It’s poetic that the Vero Heritage Center, that old white building in the heart of the historic district of Vero Beach, was built during the Great Depression. For Heather Stapleton, it is a connection that means more now than ever. Heather is the Executive Director of the Heritage Center and Indian River Citrus Museum and even though it wasn’t exactly what she considered her life’s calling, today she wears the rich history and every little detail of this place like a second skin. Her encyclopedic knowledge of the building gives you the impression she was born and raised inside those walls that, as recently as 1991, some said were only held together by termites. Some people even wanted the building demolished.
The majority of the quaint and diligently kept space at The Heritage Center serves mainly as a popular rental venue for events like meetings, weddings, family reunions and such. Attached is a tiny, yet exceptionally charming museum and gift shop with cleverly exhibited artifacts and displays from the old Florida citrus heyday and pretty much everything there is to know about the history of Indian River Citrus. Last year the little museum hosted over 5,000 visitors who were treated to engaging tours by Heather and staff and then bought stuff. Lots of delightful, irresistible “citrussy” stuff that would commemorate a brief yet fun and informative visit.
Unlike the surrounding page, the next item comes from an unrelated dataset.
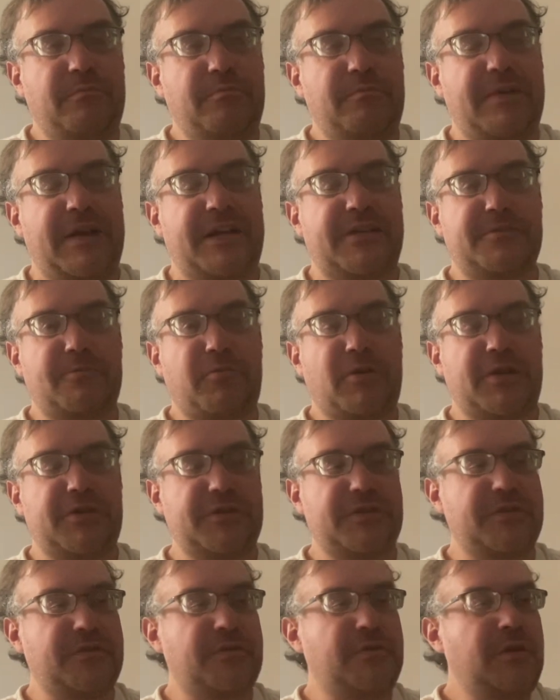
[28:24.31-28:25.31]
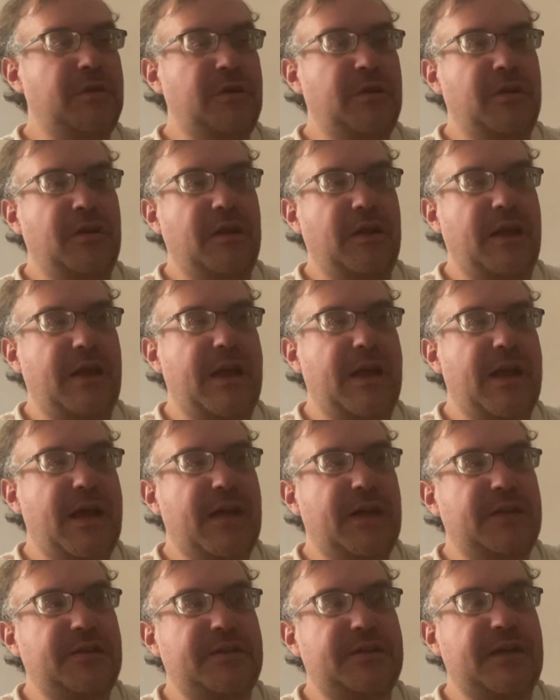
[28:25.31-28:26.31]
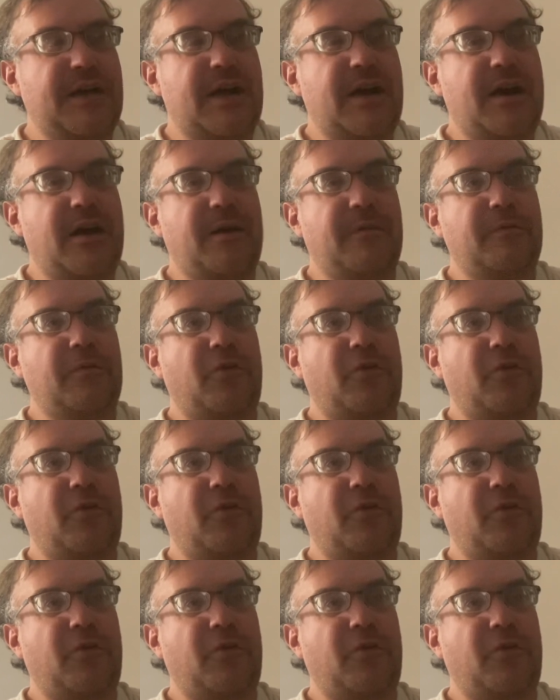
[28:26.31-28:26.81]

past and present and uh,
Things were going well, and then COVID arrived. Like everything else, operations came to a grinding halt. The museum was closed for 2 months and cancelled were all of the large gatherings which make up 90 % of the nonprofit’s income. It seemed like the future of the Heritage Center was at risk but when the museum was able to open again, a serendipitous thing happened.
One of the local artisans that regularly sells handcrafted candles to the gift shop had been making super cute citrus motif fabric masks in her spare “covid” time and donating them to the gift shop that was in turn, able to sell them for around $10. Around that time there was a meeting at of the Indian River County Citrus League that took place at the Heritage Center and some photos were circulated around social media. The attendees weren’t wearing masks, and someone posted a negative comment. Heather contacted George Hamner Jr., an attendee and leader with Indian River Exchange Packers to give him a heads up. Long story short, he ordered 115 of those masks immediately.
But how does one person suddenly produce 100 masks? Well, they don’t. So, museum staff sprang into action. It takes a village and they got one in short order with several volunteers coming together. They set up tables, put on their masks, socially distanced themselves, got to work cutting fabric, and voila! It all came together, and Mr. Hamner had his masks which he distributed to all his employees. These adorable masks have turned out to be an effective fundraiser for the Heritage Center. The story itself inspired a $500 donation and, since then, the museum has sold over 200 of them.
The masks are not the only success story from The Heritage Center. The staff, like so many others facing the tremendous challenges posed by the pandemic, was brainstorming early on about creative ways to raise money without events and visitors during the shut-down. That’s when the idea for a jigsaw puzzle came up. It was a perfect “fit” because not only were these puzzles invented during the depression, but they still endure today a popular pastime when people are stuck at home. The 500-piece puzzle features a beautiful photo of the building and is perhaps one of the best souvenirs the museum has to offer.
The Indian River Citrus Museum at the Vero Heritage Center is one of those stops that you just can’t miss. It’s like visiting Disney without getting your photo taken with a character. You haven’t seen all of Vero Beach unless you visit that little museum that could!